Does Tide Remove Salsa Stains? Or, How I survived the President’s speech
02/25/09
In my preparation to listen to the President address Congress I surveyed the space around me and removed all sharp objects and any item that could cause damage to my TV. Then I opened my bottle of xanax, popped a beer, and sat down with my chips and salsa. I was determined not to let his speech ruin what could otherwise be a pleasant evening.
I once heard a psychologist posit that chronic lateness was based in arrogance. That even a person who is chronically late will accidentally arrive on time once in a while unless they have issues of narcissism. I pondered that lesson as news analysts informed me that Obama was late. The leader of the free world, who literally shuts traffic down when he decides to go somewhere, could not arrive to a joint session of congress, with the entire world watching, on time. When the gentlemen finally announced the president’s arrival I half expected the lights to dim, heavy bass pounding music to blare, and spot lights to encircle him as he made his way down the red carpet shaking hands and receiving accolades from his loyal minions. It took him so long to walk down the aisle that I had time to go pee and pop another beer.
As he began his speech, it occurred to me that my wide-screen TV was entirely too wide. I realized that I was going to have sit there with Pelosi’s botox riddled face and Biden’s veneer toothed grin for an hour. My eyes fixed on the silver tray and crystal water glasses in front of the pair and I concluded that their overly enthusiastic applause and face splitting grins could only be attributed to vodka. So, I went to the kitchen and poured myself a shot.
As I began munching on my chips and salsa the President said, “As soon as I took office, I asked this Congress to send me a recovery plan by President’s Day that would put people back to work and put money in their pockets. Not because I believe in bigger government – I don’t.” THE HELL YOU DON’T, I screamed. ” Not because I’m not mindful of the massive debt we’ve inherited – I am.” YOU DEMOCRATS CREATED THIS MESS! As I screamed and thrust my fist at him as though he could actually feel my air-punches I dropped a salsa laden chip on my shirt.

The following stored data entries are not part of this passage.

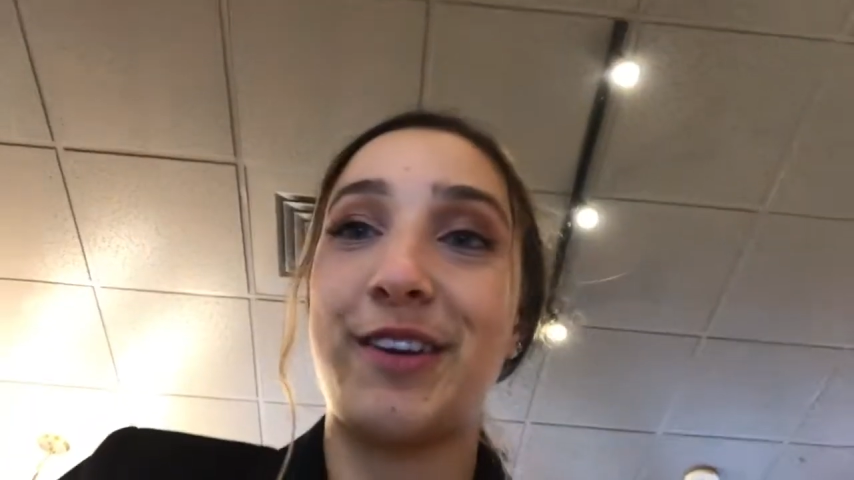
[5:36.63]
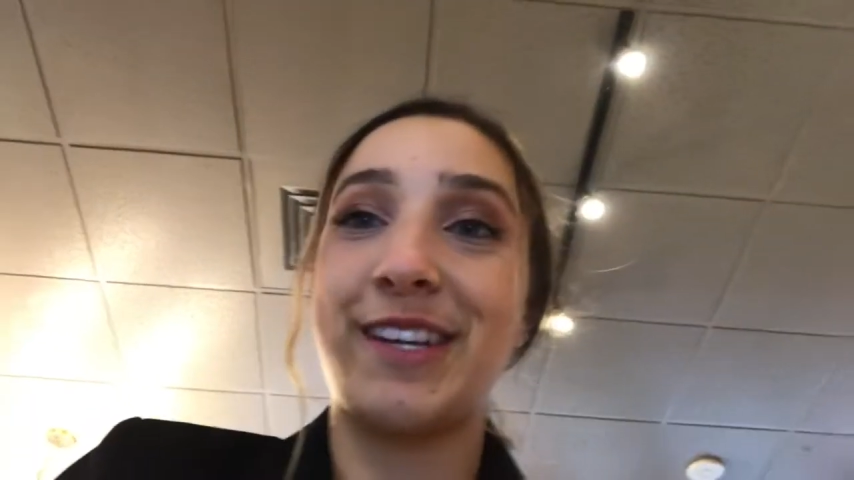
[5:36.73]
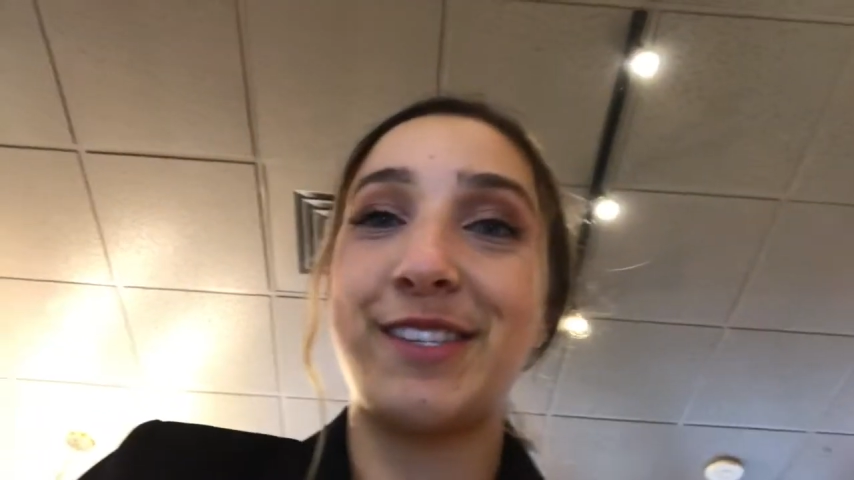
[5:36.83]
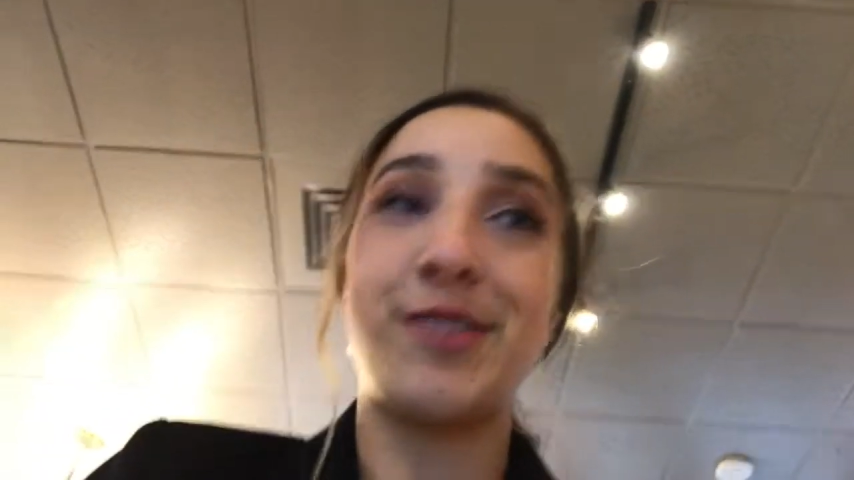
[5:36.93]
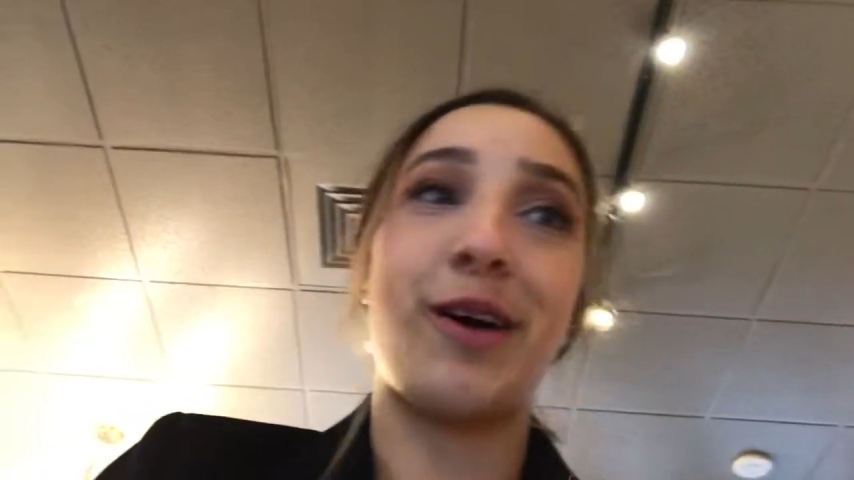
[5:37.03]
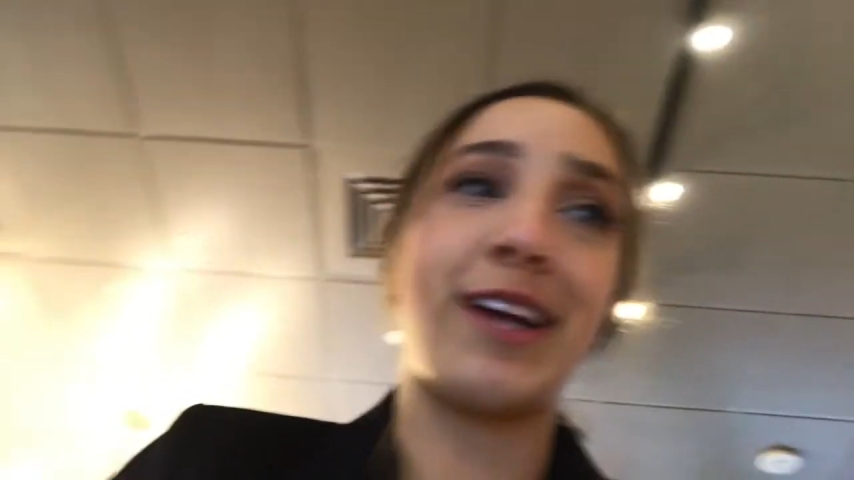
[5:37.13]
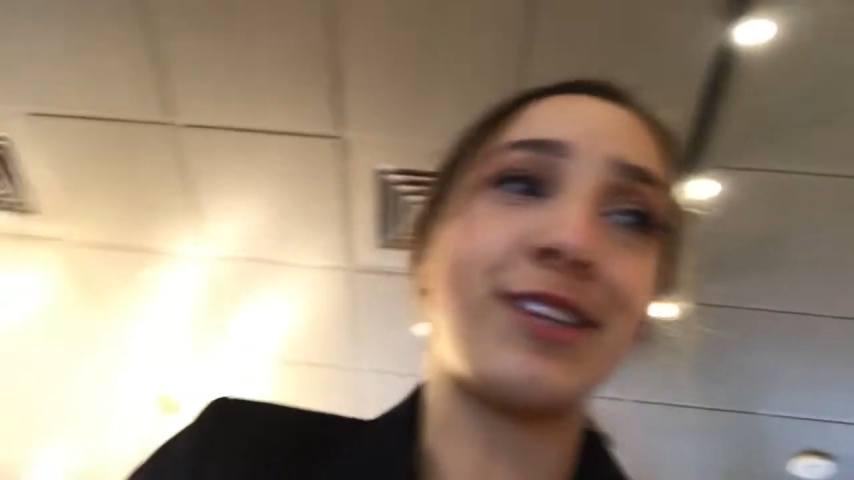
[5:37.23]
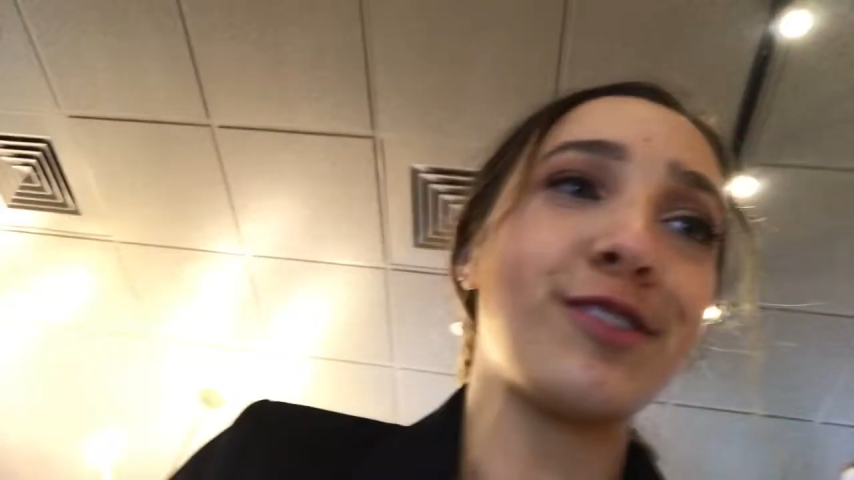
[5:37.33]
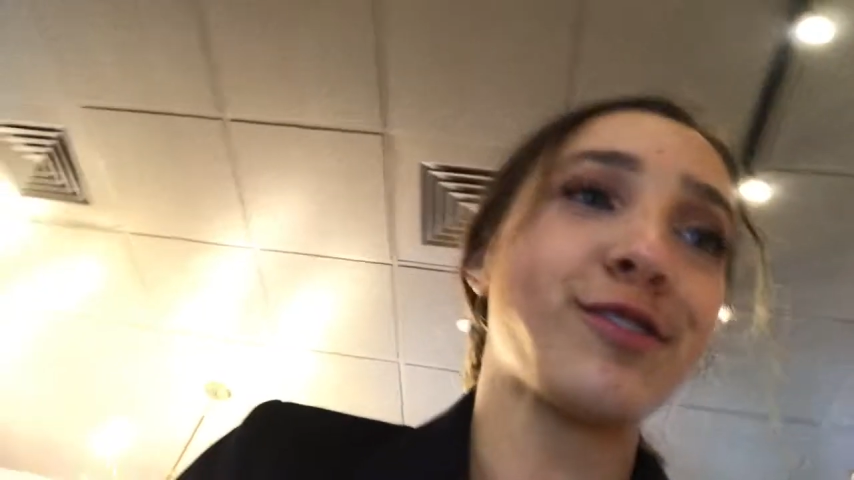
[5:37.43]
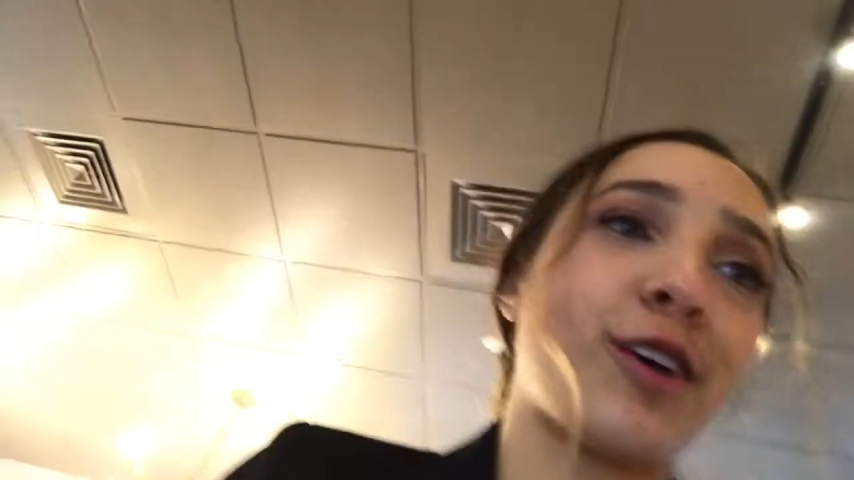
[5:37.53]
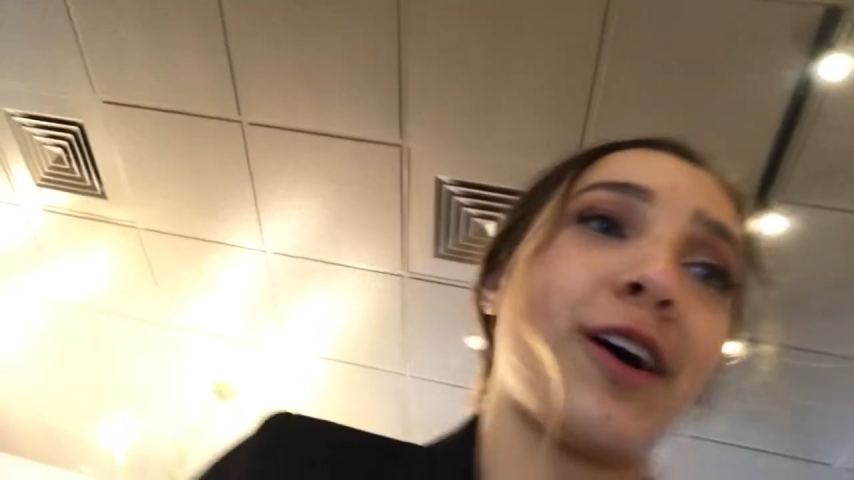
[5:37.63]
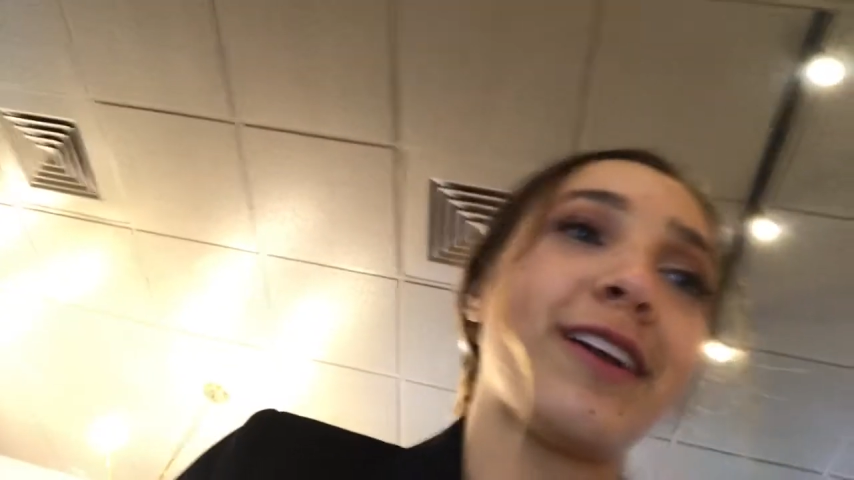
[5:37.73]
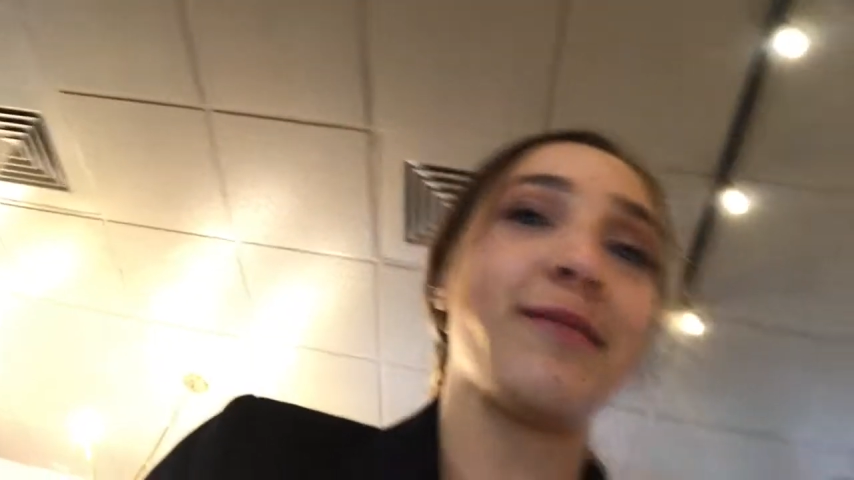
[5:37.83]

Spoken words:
guys, so I just got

I’m not sure if it was the beer, vodka, or xanax but at some point the President’s voice and cadence began to hypnotize me. I was reminded of Neil Boortz during the campaign who, with an expert, explained why Obama’s speeches are so mesmerizing and why those who are susceptible to hypnotism are enamored by Obama. Seems Obama had assembled a team of oratory coaches, long before we knew who he was, and received Hollywood style acting lessons in speech giving. His speeches utilize inflection and pace to have the listener’s mind focus on key words and phrases rather than on the substance, or lack thereof.
Just as I snapped my mind back to the speech I saw Pelosi give one of her famously ugly smirks. The words of a classic country song came to mind as I considered how much vodka it would take for her to “look pretty at closing time.”
For nearly an hour the President continued in his rhetoric. At several points he extended a hand to Republicans only to sucker punch them with his next statement. Once again my mind wandered and I turned my attention to the salsa stain on my shirt. “I wonder if Tide Stick will get this out.”
The President finally brought his self-indulgent speech to a close. And as the commentators lauded his oratory skills and praised him for his positive(?) tone I realized there are several things I have to be thankful for:
First, my TV survived unscathed. Second, I discovered that no amount of alcohol can trick me into thinking Pelosi is pretty. Third, Tide does in fact get salsa stains out. Most importantly, I learned that no matter how mad or angry I get at Obama, no matter how much I yell and scream at him, and no matter how dire things may appear; having my kitten jump into my arms and lay there with complete trust and abandon puts my world back in focus. I know that with my family and our love for one another we will survive this madness called an Obama Administration.




This one cracks me up! Good writing! Carry on !
Better than a valium cocktail.
Ten minutes into the speech, it occured to me that I had one working tv for which an assault was inevitable. After giving the clown in chief and his band of monk**s the Italian evil eye (for which I hope against all logic works)I determined I was going to go b*na**s if Isat through another lie.
Tide will save your shirt as well as revolution will save our republic.
Thank you for the article.
Too funny! thanks for lifting my day. I needed it after last night’s speech!